Today, I attempted to duplicate a very rare PDF file (sheet music for a cello concerto I’m scheduled to perform soon). After clicking "Duplicate" in Preview I briefly saw both the original and the duplicate appear, but within moments, both files disappeared — and now they’re nowhere to be found.

Has anyone experienced something like this before? This file was the only copy I had, and it's quite irreplaceable. I am reading about Preview bugs, but non of them is describing DELETING the files.

Thanks!
 
Apologies in advance if you have already tried this, but with the Finder active look at your menu toolbar at the top and select "GO>Recents" and see if your file is listed.
Good luck. Hope you find it.
 
Are you sure that you did not save a backup on a removable disk, flash drive, or any other external device?

I had a similar experience and thought I had lost several years of financial records, but discovered a copy on a flash drive that I had made before an OS upgrade and never erased.

Good luck!
 
This may help, maybe not.

Do you remember THE NAME of the file that now cannot be found?
You don't need to remember it exactly, but at least a word or two.

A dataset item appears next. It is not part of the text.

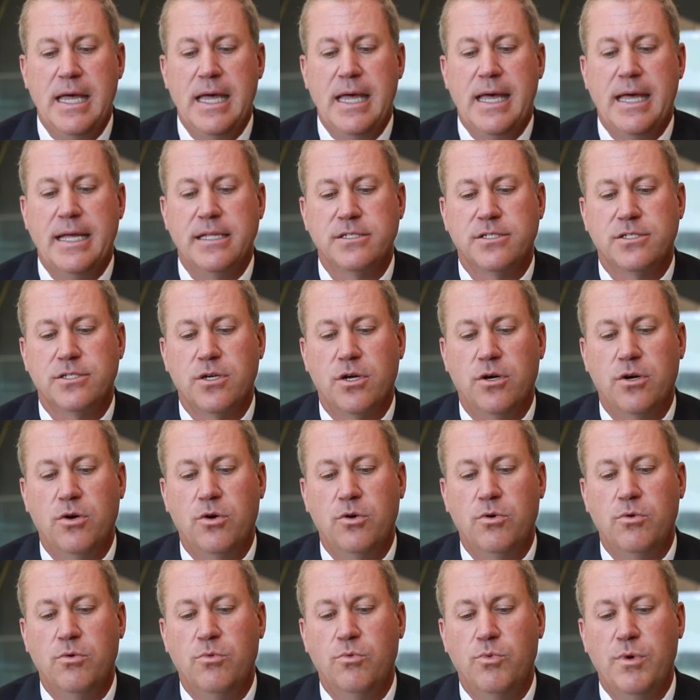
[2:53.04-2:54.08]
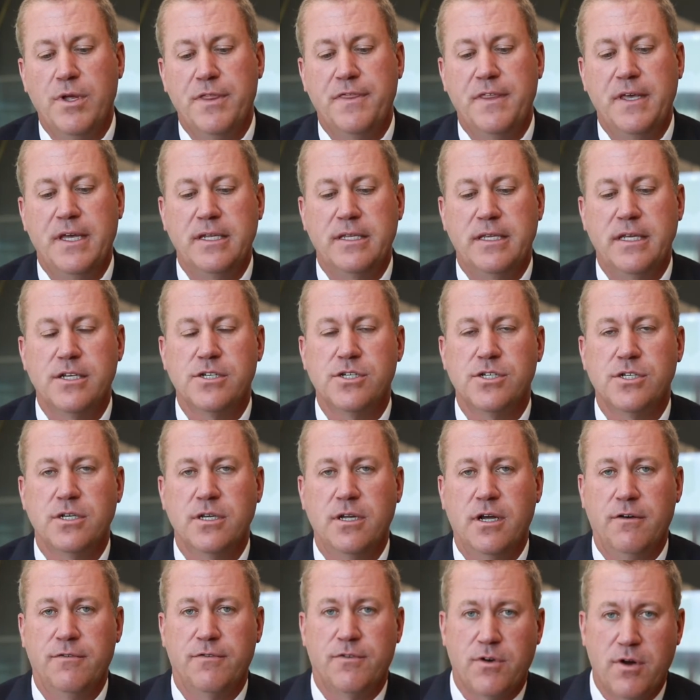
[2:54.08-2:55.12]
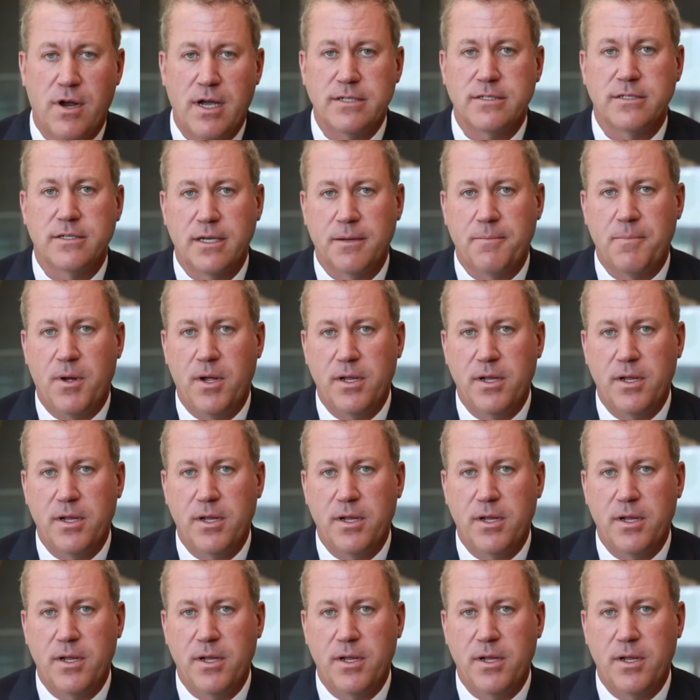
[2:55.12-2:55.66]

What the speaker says: And so with the addition of cross-linked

I'd suggest you download this small free app named "EasyFind":

Once you have Easyfind, open it.
Set it up on the left as such:
- search for: files and folders
- operator: [either] all words [or] phrase
- comparison: ignore case
- include: invisible files & folders

On the right there's a popup menu to choose WHERE to search.
Set it for your entire drive.

Then enter into the search bar the word (or phrase) that you remember.

Click the magnifying glass and let it search.
Does it find anything?

If it DOES come up with "a hit", you can click ONE time on it, then type "command-R" to "reveal" the file in the finder.
Can you see it?

Now, GRAB IT with the pointer and DRAG IT TO THE DESKTOP so you know where it is.

I suggest that next time you want to duplicate a file, you do this:
a. click ONE time on the file (in the finder) to select it.
b. type "command-D" to duplicate it.
c. give the duplicate a different name so you won't get confused.

Hope this helps.
 
Try going into TimeMachine and see if the file is there. Even when not used with external drive, by default TimeMachine runs on local drive and makes snapshots every hour or two. If the file was on system SSD which has TM enabled for long enough time, it should be in prior snapshot.
If this was on USB disk or other external medium, then this will not work.
 
I used EaseUS Data Recovery Wizard in the past to recover data, the free version found the files I was interested in on an external NVME SSD for my M4 Mac Mini Pro.